Configure hyperparameters
The Train tab shows your dataset summary and a set of tunable hyperparameters. The defaults work well for most tasks — adjust them only if you have a reason to.| Parameter | Default | What it controls |
|---|---|---|
| Chunk size | 30 | Number of future actions predicted per inference step. Larger values produce smoother but less reactive motion. |
| Batch size | 96 | Training examples per gradient step. Larger batches are more stable but use more GPU memory. |
| Max steps | 120,000 | Total training iterations. More steps can improve quality but eventually overfit on small datasets. |
| Learning rate | 5e-5 | Step size for updating the transformer weights. |
| LR backbone | 5e-5 | Step size for the vision backbone (ResNet18). Lower values fine-tune vision features more gently. |
When to change the defaults
- Small dataset (50–80 episodes): Lower max steps to ~80,000 to avoid overfitting.
- Long episodes or complex task: Increase max steps to 150,000–200,000.
- Robot seems to hesitate during execution: Try a larger chunk size (50–80) for smoother output.
- Robot overshoots or ignores corrections: Try a smaller chunk size (15–20) for more reactive behavior.
Start a training run
Verify sync status
The Train tab shows a dataset card. Confirm the sync badge is green and the episode count looks correct. If it says “Not synced,” go back to the Record tab and upload first.
Each robot can have one active training run at a time by default. If you need concurrent runs, reach out on Discord for approval.
Monitor a run
The Runs tab shows all active (non-completed) training jobs for this skill.

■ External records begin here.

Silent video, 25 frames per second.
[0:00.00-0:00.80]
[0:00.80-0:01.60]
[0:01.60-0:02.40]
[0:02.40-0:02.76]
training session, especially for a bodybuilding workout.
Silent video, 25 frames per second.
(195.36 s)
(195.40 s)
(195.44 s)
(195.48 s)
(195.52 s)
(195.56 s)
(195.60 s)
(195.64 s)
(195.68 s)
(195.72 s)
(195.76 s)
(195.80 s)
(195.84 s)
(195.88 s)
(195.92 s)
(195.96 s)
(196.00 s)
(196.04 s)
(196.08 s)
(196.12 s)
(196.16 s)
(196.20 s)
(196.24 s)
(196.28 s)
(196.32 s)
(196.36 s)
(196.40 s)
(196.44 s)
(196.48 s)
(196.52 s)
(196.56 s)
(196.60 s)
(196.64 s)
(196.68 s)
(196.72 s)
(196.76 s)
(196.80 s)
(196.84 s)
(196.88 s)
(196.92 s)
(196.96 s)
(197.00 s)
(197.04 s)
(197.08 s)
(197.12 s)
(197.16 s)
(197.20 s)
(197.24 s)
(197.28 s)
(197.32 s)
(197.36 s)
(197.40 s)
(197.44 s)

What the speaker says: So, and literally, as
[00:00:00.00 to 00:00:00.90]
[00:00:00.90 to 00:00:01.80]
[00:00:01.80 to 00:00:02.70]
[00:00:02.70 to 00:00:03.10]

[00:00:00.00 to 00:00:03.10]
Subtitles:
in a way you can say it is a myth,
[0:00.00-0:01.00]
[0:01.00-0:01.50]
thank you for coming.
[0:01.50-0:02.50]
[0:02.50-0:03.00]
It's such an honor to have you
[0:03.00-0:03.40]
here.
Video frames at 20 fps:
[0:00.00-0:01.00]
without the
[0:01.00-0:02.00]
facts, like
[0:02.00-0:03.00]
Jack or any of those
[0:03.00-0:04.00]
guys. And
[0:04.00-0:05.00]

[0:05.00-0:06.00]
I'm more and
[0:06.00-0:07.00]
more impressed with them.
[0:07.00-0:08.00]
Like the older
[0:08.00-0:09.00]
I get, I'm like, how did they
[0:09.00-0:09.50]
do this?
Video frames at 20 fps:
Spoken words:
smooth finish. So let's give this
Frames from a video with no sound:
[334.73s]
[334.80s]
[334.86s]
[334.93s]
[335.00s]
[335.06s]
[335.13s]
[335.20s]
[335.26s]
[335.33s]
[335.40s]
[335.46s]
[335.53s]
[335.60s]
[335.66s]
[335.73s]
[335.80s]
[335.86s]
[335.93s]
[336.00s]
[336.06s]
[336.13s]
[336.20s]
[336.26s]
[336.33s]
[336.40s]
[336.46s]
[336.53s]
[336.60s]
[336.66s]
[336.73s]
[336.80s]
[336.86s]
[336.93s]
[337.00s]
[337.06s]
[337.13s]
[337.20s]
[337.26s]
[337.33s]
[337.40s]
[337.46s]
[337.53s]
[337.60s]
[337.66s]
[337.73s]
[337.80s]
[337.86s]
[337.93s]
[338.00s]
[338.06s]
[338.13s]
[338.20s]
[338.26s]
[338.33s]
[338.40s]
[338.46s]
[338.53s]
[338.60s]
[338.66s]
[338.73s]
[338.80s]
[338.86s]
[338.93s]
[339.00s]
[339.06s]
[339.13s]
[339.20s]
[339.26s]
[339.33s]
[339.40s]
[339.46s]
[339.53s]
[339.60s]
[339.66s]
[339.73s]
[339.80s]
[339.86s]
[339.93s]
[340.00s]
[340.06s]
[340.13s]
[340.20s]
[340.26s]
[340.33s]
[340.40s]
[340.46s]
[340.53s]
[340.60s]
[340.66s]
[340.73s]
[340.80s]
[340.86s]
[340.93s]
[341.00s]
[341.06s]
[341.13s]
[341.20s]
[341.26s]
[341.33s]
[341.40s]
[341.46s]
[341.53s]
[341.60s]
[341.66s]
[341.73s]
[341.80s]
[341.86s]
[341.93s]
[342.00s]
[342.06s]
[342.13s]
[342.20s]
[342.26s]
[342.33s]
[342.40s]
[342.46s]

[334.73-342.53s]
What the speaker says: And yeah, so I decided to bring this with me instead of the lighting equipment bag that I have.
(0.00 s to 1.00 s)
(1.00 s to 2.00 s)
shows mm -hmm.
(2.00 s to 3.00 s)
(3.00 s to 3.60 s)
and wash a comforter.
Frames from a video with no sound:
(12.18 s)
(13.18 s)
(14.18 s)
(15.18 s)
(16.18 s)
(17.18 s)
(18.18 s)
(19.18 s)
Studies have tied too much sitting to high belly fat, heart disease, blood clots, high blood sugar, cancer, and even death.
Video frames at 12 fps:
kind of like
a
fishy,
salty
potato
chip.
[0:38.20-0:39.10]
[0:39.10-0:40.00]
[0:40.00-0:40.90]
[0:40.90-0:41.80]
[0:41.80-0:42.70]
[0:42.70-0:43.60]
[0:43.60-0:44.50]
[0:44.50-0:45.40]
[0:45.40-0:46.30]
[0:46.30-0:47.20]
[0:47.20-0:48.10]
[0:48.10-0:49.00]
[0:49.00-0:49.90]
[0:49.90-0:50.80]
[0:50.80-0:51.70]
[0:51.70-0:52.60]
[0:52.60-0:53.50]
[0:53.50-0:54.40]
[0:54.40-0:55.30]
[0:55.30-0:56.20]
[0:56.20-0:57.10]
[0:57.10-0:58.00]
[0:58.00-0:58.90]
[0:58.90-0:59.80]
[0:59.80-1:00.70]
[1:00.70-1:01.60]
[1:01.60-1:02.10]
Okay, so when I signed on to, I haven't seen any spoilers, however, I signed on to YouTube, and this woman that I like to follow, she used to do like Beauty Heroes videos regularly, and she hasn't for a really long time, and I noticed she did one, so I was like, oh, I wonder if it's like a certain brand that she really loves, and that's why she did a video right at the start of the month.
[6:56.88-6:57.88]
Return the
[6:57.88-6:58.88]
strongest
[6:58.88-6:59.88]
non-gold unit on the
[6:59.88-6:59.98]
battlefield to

Each run card displays:- Run ID — a unique identifier
- Status — the current stage in the pipeline
- A progress indicator
Training run lifecycle
| Status | Meaning |
|---|---|
| Waiting for approval | Run is queued and pending GPU allocation |
| Approved | Resources allocated, about to start |
| Booting | Training instance is spinning up |
| Running | Training is in progress |
| Done | Training finished, model is ready to download |
What happens during training
Behind the scenes, the training server:- Loads your episodes (images, joint positions, velocities) into a normalized dataset
- Trains an ACT model with a ResNet18 vision backbone and a transformer encoder-decoder
- Uses a variational autoencoder (VAE) to learn a latent action distribution
- Saves checkpoints periodically throughout training
- Produces a final checkpoint (
.pth) and dataset statistics file (.pt)